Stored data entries
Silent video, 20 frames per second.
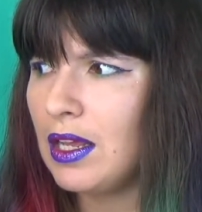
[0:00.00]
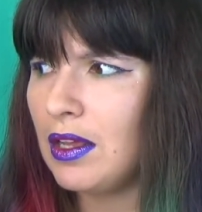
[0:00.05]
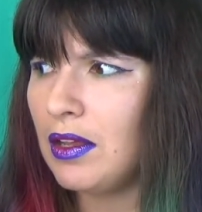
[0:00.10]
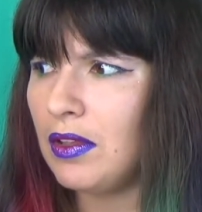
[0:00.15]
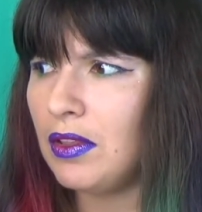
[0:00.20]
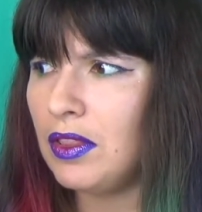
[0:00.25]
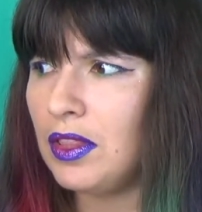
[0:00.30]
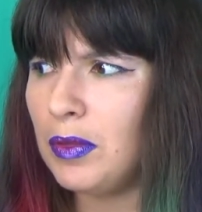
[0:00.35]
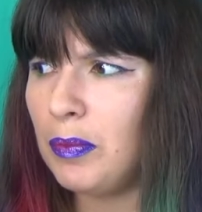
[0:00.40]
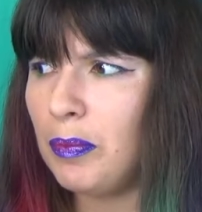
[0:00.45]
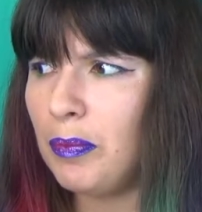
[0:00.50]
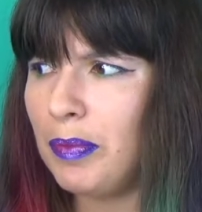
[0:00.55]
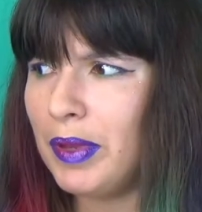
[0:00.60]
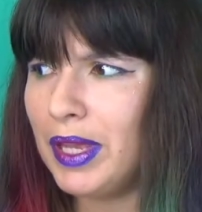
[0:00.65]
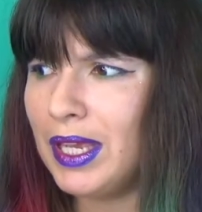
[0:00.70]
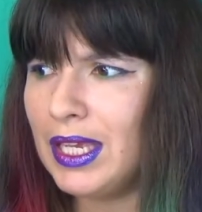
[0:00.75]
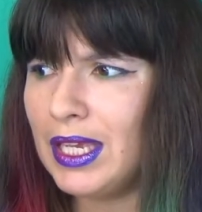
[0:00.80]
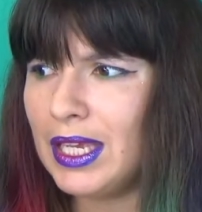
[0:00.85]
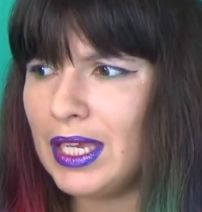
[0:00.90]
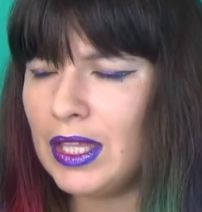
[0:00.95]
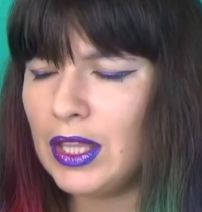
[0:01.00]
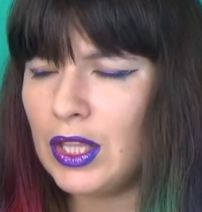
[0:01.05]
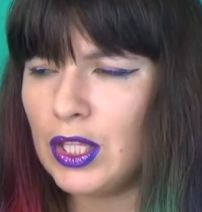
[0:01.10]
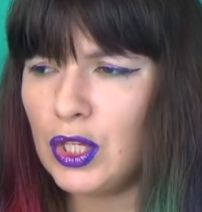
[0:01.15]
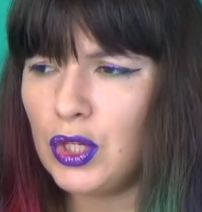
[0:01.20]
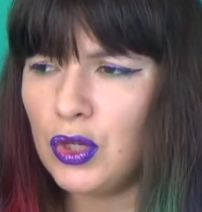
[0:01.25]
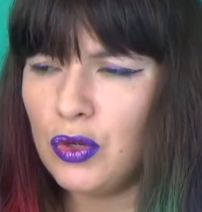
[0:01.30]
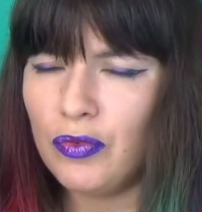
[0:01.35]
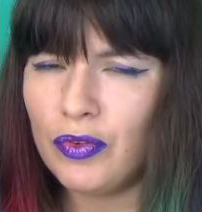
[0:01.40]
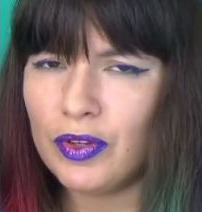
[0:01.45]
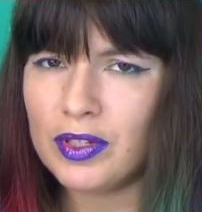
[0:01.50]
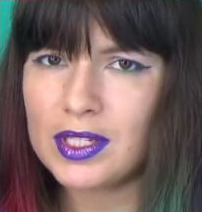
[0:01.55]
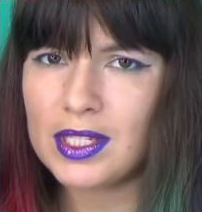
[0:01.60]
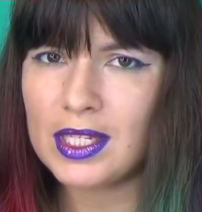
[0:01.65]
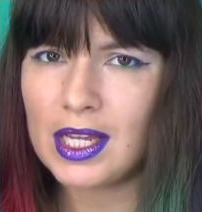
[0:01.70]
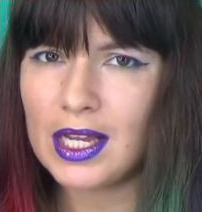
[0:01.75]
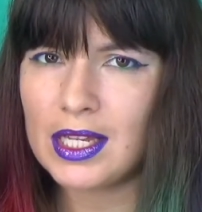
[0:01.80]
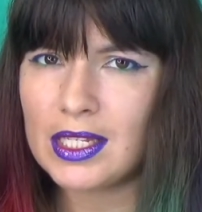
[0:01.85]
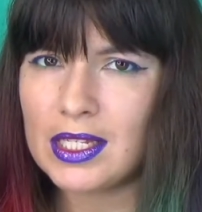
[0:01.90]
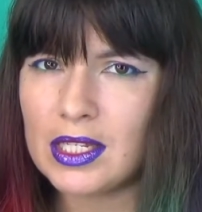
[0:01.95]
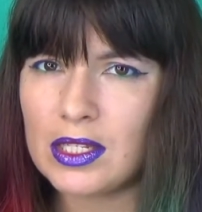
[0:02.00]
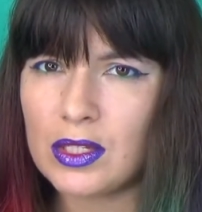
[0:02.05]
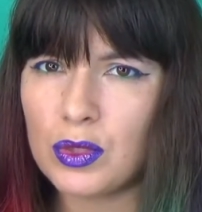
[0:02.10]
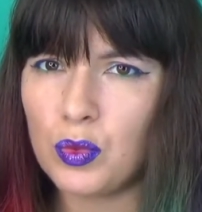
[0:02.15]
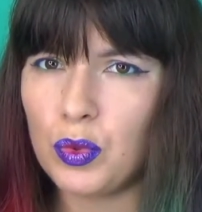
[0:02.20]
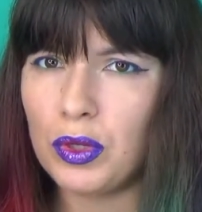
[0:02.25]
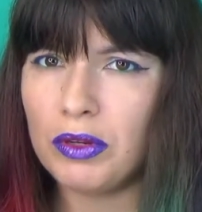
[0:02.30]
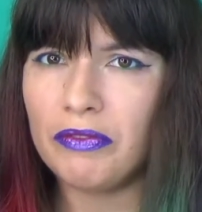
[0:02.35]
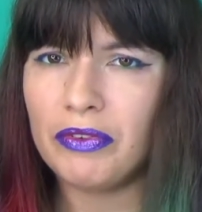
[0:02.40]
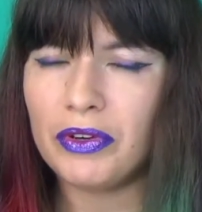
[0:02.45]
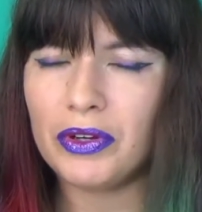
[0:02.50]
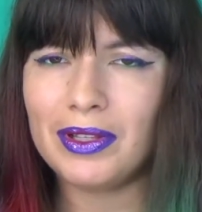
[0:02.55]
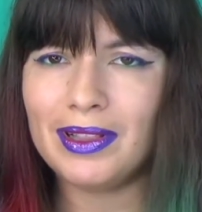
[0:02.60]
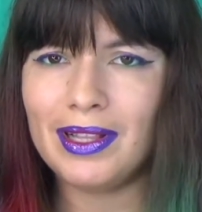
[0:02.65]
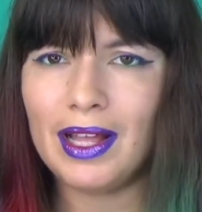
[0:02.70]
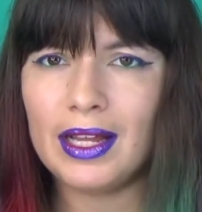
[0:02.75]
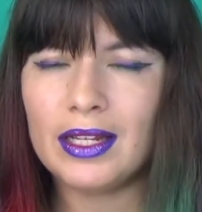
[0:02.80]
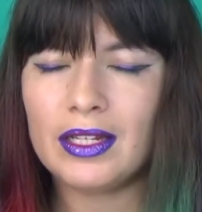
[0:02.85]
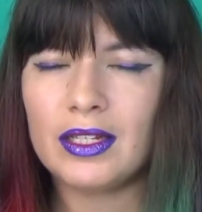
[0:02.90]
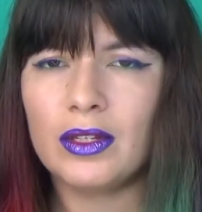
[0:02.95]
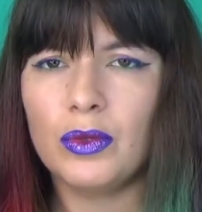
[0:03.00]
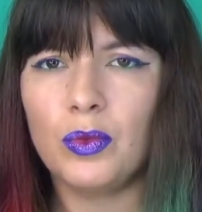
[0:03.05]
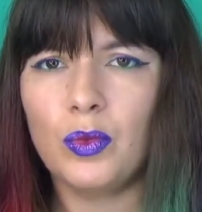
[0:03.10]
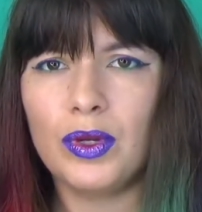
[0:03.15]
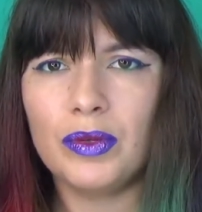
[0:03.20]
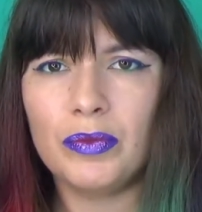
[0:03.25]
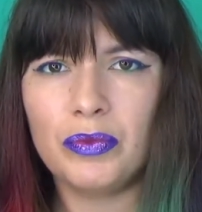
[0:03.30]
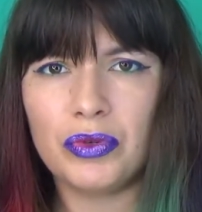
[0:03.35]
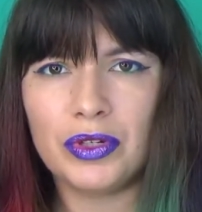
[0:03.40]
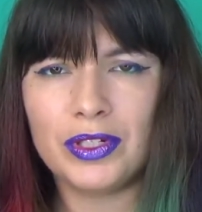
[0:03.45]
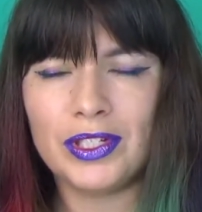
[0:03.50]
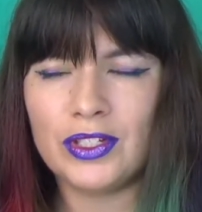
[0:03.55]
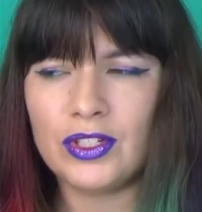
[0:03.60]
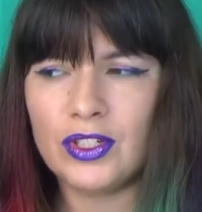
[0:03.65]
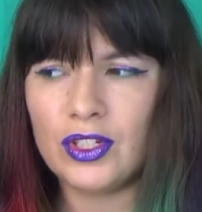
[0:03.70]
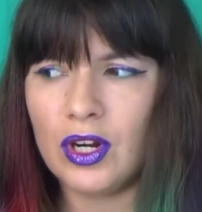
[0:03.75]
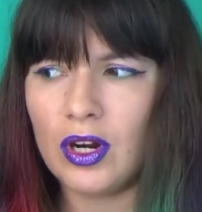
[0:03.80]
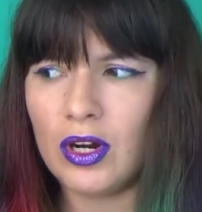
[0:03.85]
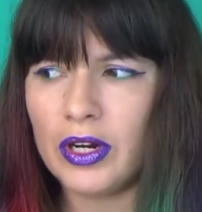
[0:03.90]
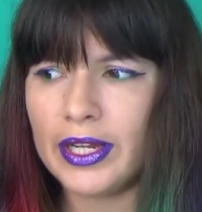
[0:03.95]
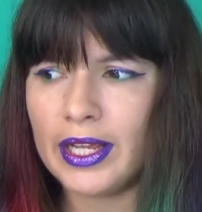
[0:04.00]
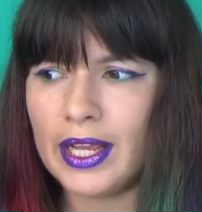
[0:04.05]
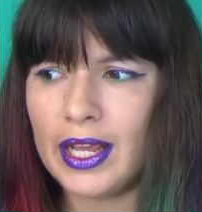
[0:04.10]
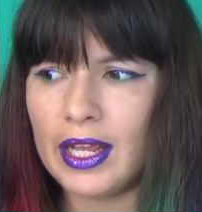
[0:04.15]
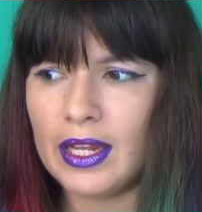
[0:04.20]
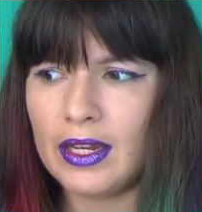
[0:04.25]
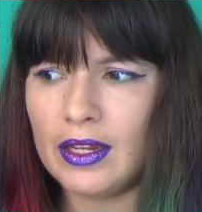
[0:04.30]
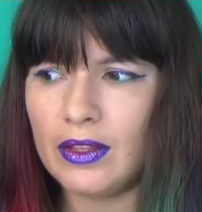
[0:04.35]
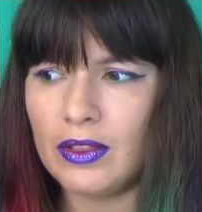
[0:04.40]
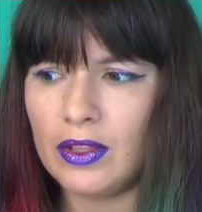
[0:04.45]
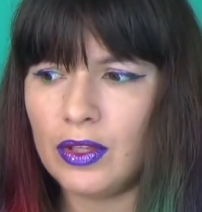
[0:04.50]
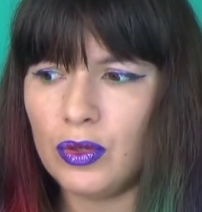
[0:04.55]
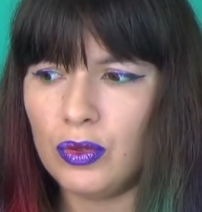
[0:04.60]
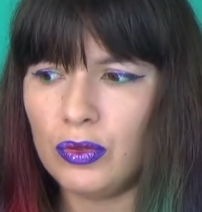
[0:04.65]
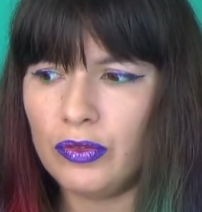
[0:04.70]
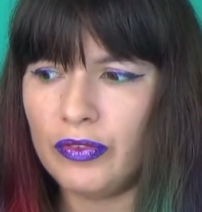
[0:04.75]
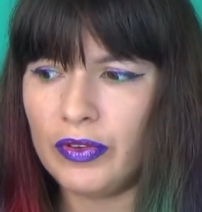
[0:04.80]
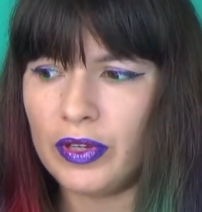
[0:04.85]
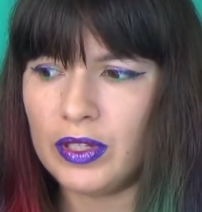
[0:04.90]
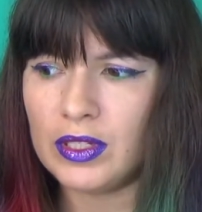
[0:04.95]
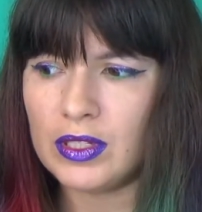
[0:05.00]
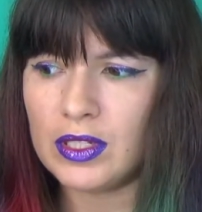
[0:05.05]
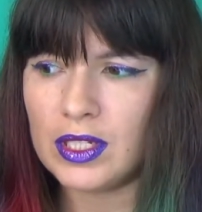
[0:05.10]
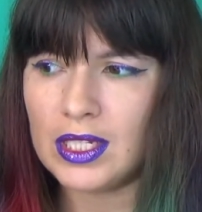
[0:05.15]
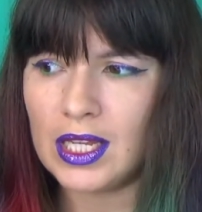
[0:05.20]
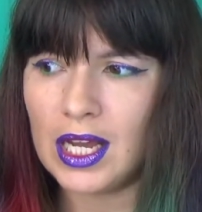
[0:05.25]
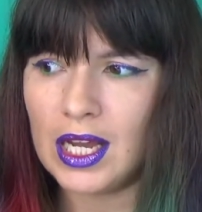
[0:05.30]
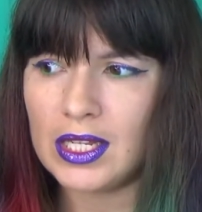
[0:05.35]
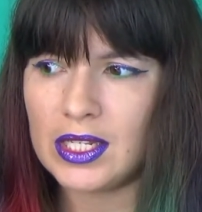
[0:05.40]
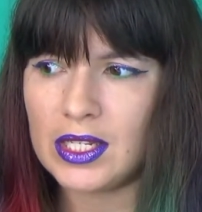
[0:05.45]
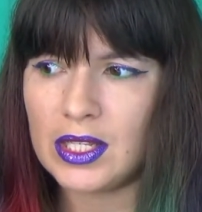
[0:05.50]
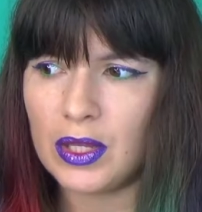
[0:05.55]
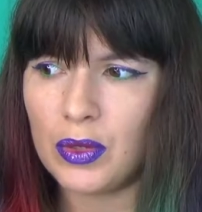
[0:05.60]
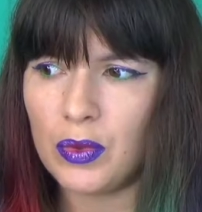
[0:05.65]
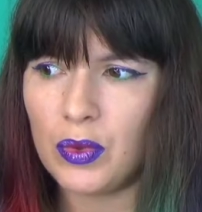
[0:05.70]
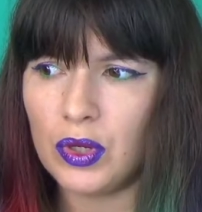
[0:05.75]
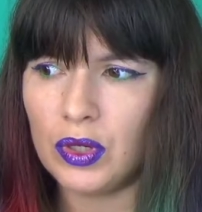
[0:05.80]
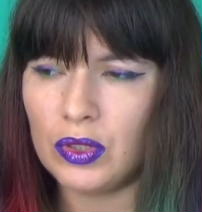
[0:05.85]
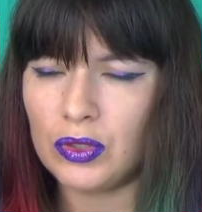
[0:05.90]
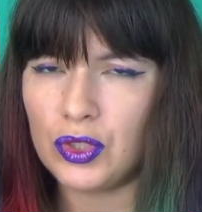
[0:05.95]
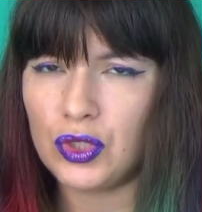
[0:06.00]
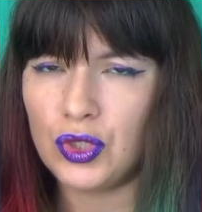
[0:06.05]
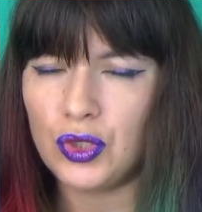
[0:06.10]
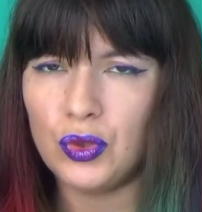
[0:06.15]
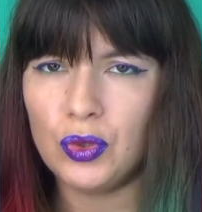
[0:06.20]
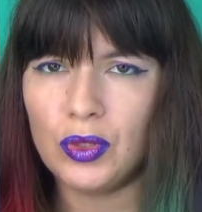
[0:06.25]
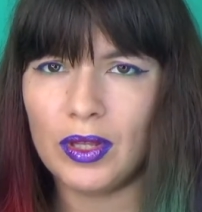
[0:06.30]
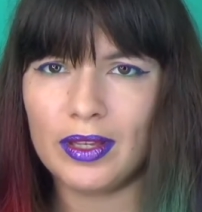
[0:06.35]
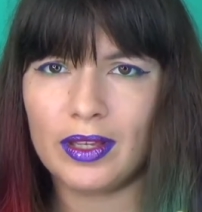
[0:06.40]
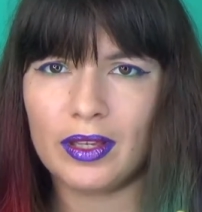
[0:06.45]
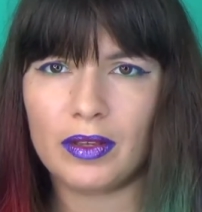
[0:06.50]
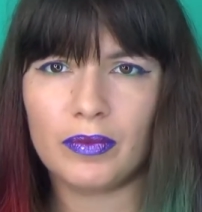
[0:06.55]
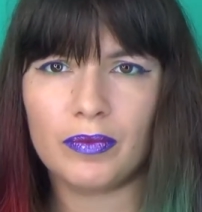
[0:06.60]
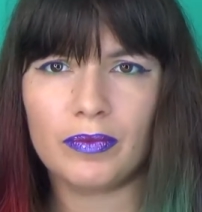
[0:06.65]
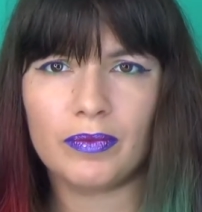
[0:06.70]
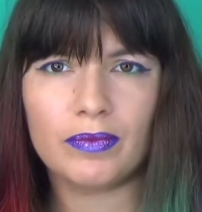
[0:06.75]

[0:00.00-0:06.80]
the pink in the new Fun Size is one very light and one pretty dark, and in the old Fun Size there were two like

YOUR INSTRUCTIONS - What is needed is an exact copy of all the entries above, minus the pictures.

RESPONSE TO THIS EXERCISE -
Silent video, 20 frames per second.
[0:00.00]
[0:00.05]
[0:00.10]
[0:00.15]
[0:00.20]
[0:00.25]
[0:00.30]
[0:00.35]
[0:00.40]
[0:00.45]
[0:00.50]
[0:00.55]
[0:00.60]
[0:00.65]
[0:00.70]
[0:00.75]
[0:00.80]
[0:00.85]
[0:00.90]
[0:00.95]
[0:01.00]
[0:01.05]
[0:01.10]
[0:01.15]
[0:01.20]
[0:01.25]
[0:01.30]
[0:01.35]
[0:01.40]
[0:01.45]
[0:01.50]
[0:01.55]
[0:01.60]
[0:01.65]
[0:01.70]
[0:01.75]
[0:01.80]
[0:01.85]
[0:01.90]
[0:01.95]
[0:02.00]
[0:02.05]
[0:02.10]
[0:02.15]
[0:02.20]
[0:02.25]
[0:02.30]
[0:02.35]
[0:02.40]
[0:02.45]
[0:02.50]
[0:02.55]
[0:02.60]
[0:02.65]
[0:02.70]
[0:02.75]
[0:02.80]
[0:02.85]
[0:02.90]
[0:02.95]
[0:03.00]
[0:03.05]
[0:03.10]
[0:03.15]
[0:03.20]
[0:03.25]
[0:03.30]
[0:03.35]
[0:03.40]
[0:03.45]
[0:03.50]
[0:03.55]
[0:03.60]
[0:03.65]
[0:03.70]
[0:03.75]
[0:03.80]
[0:03.85]
[0:03.90]
[0:03.95]
[0:04.00]
[0:04.05]
[0:04.10]
[0:04.15]
[0:04.20]
[0:04.25]
[0:04.30]
[0:04.35]
[0:04.40]
[0:04.45]
[0:04.50]
[0:04.55]
[0:04.60]
[0:04.65]
[0:04.70]
[0:04.75]
[0:04.80]
[0:04.85]
[0:04.90]
[0:04.95]
[0:05.00]
[0:05.05]
[0:05.10]
[0:05.15]
[0:05.20]
[0:05.25]
[0:05.30]
[0:05.35]
[0:05.40]
[0:05.45]
[0:05.50]
[0:05.55]
[0:05.60]
[0:05.65]
[0:05.70]
[0:05.75]
[0:05.80]
[0:05.85]
[0:05.90]
[0:05.95]
[0:06.00]
[0:06.05]
[0:06.10]
[0:06.15]
[0:06.20]
[0:06.25]
[0:06.30]
[0:06.35]
[0:06.40]
[0:06.45]
[0:06.50]
[0:06.55]
[0:06.60]
[0:06.65]
[0:06.70]
[0:06.75]

[0:00.00-0:06.80]
the pink in the new Fun Size is one very light and one pretty dark, and in the old Fun Size there were two like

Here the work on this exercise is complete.